The majority erroneously asserts that the guaranty

“declares the ‘marital communities’ to be financially interested in the business and obligates the ‘marital communities,’ if Petersen is married.” 73 Or App at 266.

That is not what the guaranty states. The last paragraph of the guaranty simply states that “if married, their marital communities are [interested in the Customer].” The majority then argues that defendant’s affidavit “allows the inference that her marital community was not an interested marital community at the time when plaintiff took the note for which it now seeks to enforce the guaranty.” 73 Or App at 266-67. That inference, however, does not create a genuine issue of material fact. ORCP 47C. It does not matter that the marital community of defendant and Petersen no longer existed and was not financially interested in the “customer” ( i.e., borrower) at the time when Petersen gave the note to plaintiff. In *270its first paragraph the guaranty recites that defendant and Petersen jointly and severally guarantee payment to the bank and, if married, their marital community does likewise. Defendant remains bound on the guarantee.

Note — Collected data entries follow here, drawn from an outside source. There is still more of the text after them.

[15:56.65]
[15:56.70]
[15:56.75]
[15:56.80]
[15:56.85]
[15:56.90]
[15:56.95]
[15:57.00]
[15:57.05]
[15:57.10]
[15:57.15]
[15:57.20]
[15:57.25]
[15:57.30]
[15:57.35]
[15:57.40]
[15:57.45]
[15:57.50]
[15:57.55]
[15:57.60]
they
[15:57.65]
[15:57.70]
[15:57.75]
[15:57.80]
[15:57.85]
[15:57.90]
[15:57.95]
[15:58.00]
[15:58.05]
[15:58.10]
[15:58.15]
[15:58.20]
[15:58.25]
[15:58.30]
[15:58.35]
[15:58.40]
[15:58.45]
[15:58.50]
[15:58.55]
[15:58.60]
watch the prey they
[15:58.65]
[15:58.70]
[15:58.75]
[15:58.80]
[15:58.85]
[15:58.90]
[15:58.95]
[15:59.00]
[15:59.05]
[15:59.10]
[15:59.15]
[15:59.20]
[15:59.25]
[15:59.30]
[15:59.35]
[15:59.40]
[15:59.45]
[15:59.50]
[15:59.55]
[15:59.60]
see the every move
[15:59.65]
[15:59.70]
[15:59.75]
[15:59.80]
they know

Defendant asserts in her affidavit:

“It was not my intent nor did I feel that it would continue in effect indefinitely after my divorce from Carl A. Petersen, especially with regard to new debts incurred after the date of our divorce. Since Mr. Sands knew of my divorce from Carl A. Petersen, I feel that he did, in fact, have at least implied notice that I would no longer be responsible for any further advances or new debts incurred by Carl A. Petersen, personally or dba Petersen Construction Company.”

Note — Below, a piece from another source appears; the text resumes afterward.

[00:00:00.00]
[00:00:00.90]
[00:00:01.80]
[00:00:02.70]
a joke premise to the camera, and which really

None of those assertions raises a genuine issue of material fact. It does not matter that defendant now asserts that it was not her “intent nor did I feel” that the guaranty would continue in effect after her divorce from Petersen. Neither does it matter that the bank knew of the divorce. The parties’ intent at the time that the guaranty was executed is clear and unambiguous by its terms.

Neither is there a genuine issue of material fact whether plaintiff relied on defendant’s guaranty in making the loan to Petersen. The affidavit of Sands, plaintiffs executive vice-president, states unequivocally that plaintiff “relied on the existence and the validity of the personal guaranty of its indebtedness by Edith K. Petersen (now Brattain) and Carl A. Petersen.” All that the defendant asserts in her affidavit is that Sands was “aware of our divorce and was also aware that I was leaving the state of Oregon and no longer maintained any control or financial interest in Petersen Construction Company.” Those assertions do not contradict Sands’ assertion that plaintiff relied on defendant’s personal guaranty. Moreover, there is no genuine issue of material fact respecting reliance simply because plaintiff may also have relied on other security for the note.

The guaranty provides that it is a continuing guaranty and covers all liabilities which Petersen might incur or be under until defendant has given plaintiff notice in writing to make no further advances on the security of the guaranty. At the time of the divorce, defendant had only to give the *271described notice to be free of responsibility for Petersen’s debts to plaintiff that might arise thereafter. She did not do so.

Regardless of where our sympathies might lie, the court properly granted summary judgment to plaintiff.